Great Places to Stay in Scotland
- Inverlochy Castle, Torlundy, Fort William

Inverlochy Castle

"I never saw a lovelier or more romantic spot",

So wrote Queen Victoria in her diary, while visiting Inverlochy Castle for a week`s holiday, relaxing in the beautiful and tranquil gardens to enjoy sketching and painting. This was in September 1873, one hundred years before Inverlochy was transformed from a private country house estate into a luxury 5 star hotel.

The bedroom in which she stayed is now the Honeymoon Suite, with four poster bed, draped in shades of soft pink and peach, offering the most perfect and peaceful setting - not least the window views of snow-capped mountains and the loch below. It is not surprising to learn that Inverlochy was voted Romantic Hotel of 1997, and needless to say, continues to be a "romantic spot", year after year.

Arriving at Inverlochy Castle
Inverlochy Castle is just three miles north of Fort William on the north west coast, situated amongst breathtaking scenery at the foothills of Ben Nevis, the highest mountain in Scotland.

As soon as you enter the impressive Great Hall, with its blue frescoed ceiling and crystal chandeliers, or walk through to the elegant drawing room you feel you have drifted back a few decades to an era of old fashioned sophistication and refined lifestyle. Here you will find a calming and tranquil ambience, where tradition and service dictate an unhurried, relaxed pace of life - very similar perhaps to the grand house parties entertaining family guests in the years gone by.

The History
Sport at Inverlochy Castle During the 19th century it was fashionable as well as financially astute for wealthy aristocracy and businessmen from Lowland Scotland or England to purchase land and property in the Scottish Highlands. This offered the family a country farm estate, a summer residence for house parties, stalking deer, grouse shooting and fishing and also great social prestige. In 1840 the vast expanse of farmland, crofts, moors, mountains and rivers, that constituted the Inverlochy Estates covered more than 42,000 acres. Owned by the Marquis of Huntly, rising debts turned to bankruptcy and the family trust was forced to sell. A wealthy London lawyer, the Hon. Robert Scarlett, son of Baron Abinger, heard about the property and, with his young son, William, travelled north to Fort William.

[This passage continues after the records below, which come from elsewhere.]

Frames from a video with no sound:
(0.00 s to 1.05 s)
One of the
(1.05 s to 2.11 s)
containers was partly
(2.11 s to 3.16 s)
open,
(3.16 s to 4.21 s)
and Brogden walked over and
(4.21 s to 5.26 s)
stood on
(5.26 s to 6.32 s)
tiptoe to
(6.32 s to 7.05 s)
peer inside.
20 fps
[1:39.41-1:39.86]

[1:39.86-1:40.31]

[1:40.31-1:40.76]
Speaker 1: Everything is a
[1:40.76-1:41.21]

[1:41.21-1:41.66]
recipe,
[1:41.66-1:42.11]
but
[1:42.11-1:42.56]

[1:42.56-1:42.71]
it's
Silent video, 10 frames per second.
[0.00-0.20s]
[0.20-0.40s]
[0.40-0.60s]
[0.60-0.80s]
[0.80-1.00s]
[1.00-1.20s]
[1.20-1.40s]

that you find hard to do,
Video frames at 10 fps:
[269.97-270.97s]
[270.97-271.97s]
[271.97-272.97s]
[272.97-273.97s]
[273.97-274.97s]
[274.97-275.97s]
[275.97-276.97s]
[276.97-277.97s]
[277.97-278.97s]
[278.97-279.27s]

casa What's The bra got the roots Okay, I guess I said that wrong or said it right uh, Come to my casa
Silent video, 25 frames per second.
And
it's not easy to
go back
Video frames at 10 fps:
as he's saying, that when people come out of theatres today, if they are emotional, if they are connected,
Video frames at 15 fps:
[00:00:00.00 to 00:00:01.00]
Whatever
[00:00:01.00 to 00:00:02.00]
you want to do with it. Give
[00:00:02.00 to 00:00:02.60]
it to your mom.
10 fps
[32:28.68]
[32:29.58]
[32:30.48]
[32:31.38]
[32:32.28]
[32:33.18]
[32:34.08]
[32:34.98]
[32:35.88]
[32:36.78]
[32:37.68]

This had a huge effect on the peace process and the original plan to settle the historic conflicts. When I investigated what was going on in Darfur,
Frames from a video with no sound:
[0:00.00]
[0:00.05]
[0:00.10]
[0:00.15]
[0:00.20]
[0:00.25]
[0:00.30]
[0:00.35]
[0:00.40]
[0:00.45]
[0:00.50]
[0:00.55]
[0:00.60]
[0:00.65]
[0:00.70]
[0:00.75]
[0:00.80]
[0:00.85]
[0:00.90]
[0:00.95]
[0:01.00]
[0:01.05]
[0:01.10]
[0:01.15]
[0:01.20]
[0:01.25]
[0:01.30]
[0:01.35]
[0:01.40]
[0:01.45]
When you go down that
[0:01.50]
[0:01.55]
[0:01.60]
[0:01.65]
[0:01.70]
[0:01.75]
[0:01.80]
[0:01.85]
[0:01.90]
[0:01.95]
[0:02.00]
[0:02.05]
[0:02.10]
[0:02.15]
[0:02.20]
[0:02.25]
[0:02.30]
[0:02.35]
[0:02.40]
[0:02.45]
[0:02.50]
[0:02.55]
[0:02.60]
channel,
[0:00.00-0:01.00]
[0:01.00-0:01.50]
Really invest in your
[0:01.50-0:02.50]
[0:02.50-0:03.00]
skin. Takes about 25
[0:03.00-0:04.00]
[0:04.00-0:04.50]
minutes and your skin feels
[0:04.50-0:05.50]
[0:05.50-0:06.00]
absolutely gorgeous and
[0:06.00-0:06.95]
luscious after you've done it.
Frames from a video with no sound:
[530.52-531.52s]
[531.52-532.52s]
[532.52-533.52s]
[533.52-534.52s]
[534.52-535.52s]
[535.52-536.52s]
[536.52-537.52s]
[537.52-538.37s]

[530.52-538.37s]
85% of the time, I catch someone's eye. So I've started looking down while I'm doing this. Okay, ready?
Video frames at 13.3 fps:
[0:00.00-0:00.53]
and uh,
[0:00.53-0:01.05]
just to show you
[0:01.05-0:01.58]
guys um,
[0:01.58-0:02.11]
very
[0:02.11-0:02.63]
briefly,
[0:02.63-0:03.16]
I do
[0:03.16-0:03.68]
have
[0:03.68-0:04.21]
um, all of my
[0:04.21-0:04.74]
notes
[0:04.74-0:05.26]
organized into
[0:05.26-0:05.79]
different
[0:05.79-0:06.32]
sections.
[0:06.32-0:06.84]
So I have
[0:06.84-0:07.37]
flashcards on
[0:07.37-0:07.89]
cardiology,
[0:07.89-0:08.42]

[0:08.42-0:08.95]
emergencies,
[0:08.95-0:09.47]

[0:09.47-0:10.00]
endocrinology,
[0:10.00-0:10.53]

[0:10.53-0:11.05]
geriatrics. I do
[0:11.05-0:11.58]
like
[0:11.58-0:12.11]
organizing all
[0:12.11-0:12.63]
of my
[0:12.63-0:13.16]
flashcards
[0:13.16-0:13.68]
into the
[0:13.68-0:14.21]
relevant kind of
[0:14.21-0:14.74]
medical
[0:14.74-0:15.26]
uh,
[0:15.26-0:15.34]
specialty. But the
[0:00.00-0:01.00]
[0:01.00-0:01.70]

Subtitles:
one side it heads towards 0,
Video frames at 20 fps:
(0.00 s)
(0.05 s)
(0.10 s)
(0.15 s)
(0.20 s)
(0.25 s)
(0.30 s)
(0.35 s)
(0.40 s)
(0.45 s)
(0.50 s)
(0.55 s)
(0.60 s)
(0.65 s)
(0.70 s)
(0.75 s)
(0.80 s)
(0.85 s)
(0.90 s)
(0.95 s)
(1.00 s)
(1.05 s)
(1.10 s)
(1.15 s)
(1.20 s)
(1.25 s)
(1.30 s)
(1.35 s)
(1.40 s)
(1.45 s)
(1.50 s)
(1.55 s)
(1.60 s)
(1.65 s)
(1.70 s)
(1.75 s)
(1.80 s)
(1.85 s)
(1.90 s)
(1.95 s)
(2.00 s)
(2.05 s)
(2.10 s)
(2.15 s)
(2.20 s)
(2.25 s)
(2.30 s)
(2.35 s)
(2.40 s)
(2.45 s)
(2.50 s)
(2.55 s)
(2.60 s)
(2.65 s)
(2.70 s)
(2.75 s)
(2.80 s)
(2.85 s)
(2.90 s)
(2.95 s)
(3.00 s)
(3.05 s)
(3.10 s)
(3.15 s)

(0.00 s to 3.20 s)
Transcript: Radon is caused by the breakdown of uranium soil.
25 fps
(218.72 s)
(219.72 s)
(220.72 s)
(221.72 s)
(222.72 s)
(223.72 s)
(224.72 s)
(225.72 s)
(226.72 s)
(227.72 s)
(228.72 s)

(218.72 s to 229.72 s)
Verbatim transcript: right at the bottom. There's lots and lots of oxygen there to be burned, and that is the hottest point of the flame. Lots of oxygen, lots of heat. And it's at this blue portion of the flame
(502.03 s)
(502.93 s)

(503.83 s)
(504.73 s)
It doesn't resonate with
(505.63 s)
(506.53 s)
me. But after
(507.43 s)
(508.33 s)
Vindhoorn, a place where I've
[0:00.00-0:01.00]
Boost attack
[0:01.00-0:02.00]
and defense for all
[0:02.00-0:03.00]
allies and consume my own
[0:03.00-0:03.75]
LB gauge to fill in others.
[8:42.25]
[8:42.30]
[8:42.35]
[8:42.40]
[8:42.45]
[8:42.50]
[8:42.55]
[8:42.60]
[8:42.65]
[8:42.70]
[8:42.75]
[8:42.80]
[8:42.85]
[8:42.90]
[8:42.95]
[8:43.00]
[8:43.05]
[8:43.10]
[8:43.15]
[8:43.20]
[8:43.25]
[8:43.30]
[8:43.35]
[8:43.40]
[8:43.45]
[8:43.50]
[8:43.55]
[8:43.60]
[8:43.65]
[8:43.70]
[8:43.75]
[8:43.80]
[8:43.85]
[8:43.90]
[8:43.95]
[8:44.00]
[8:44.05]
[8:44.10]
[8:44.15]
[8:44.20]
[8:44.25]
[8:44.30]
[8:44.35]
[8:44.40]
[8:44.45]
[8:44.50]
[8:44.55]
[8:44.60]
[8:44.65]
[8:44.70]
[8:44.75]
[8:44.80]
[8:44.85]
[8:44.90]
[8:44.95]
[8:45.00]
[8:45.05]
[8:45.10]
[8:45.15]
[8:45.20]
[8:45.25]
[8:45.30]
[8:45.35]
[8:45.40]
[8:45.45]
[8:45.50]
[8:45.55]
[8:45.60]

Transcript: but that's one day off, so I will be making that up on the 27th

The journey took a week but thankfully after several days exploring the estate he was so impressed with the beautiful setting as well as the investment potential, that they returned to London and, with the support of his father, they agreed to purchase Inverlochy. The selling price was 75,150 (though a fortune in those days), as well as an additional 600 for the salmon fishing rights. For many years thereafter the family home for summer holidays was a country house at Torlundie, the main farmstead of the estate.

When William succeeded his father as Baron Abinger in 1861 he had grown so attached to life in the Scottish Highlands that he decided to leave the old family seat in Surrey and build a grand mansion there. The next decade saw the construction of their magnificent home, Inverlochy Castle. In 1870 William, with his young American wife, Helen moved in and over the years their four children were born and grew up at the castle.

In true aristocratic style the family estate passed down the family line, from father to son. Tragically the fourth Baron Aginger, James died suddenly in 1903, aged just 32 years old, without an immediate heir. But the Scarlett family continued ownership through a cousin, Captain Leopold Scarlett. Eventually in 1944, one hundred years after Robert Scarlett first visited Inverlochy, the property and land was sold to Mr. Joseph Hobbs, a Canadian entrepreneur.

Hobbs was not a stranger to the area, and already the owner of the Glen Nevis Distillery and later the Ben Nevis Distillery. He soon invested a great deal more to improve and develop the farm lands on the estate. His vision was to create a cattle ranch in true wild west fashion. Irish Heifers and Aberdeen Angus bulls were purchased and in time the Great Glen Cattle Ranch was completed. This popular venture as well as pioneering work at the distillery, Old Joe as he was called locally was well respected as an employer and boss of the Inverlochy Estates.

In 1963 Joe Hobbs jun, took over as owner on the death of his father. With his Danish wife Grete they decided to transform their Highland home into a country house hotel. While maintaining the grandeur and design of the original features, certain renovation work was essential, providing fire escapes and increasing the number of bedrooms from ten to seventeen, all of which were redecorated and furnished. Inverlochy Castle received its first guests in 1969 and within two years the investment had certainly paid off with the honour of being given the prestigious Egon Ronay Hotel of the year award.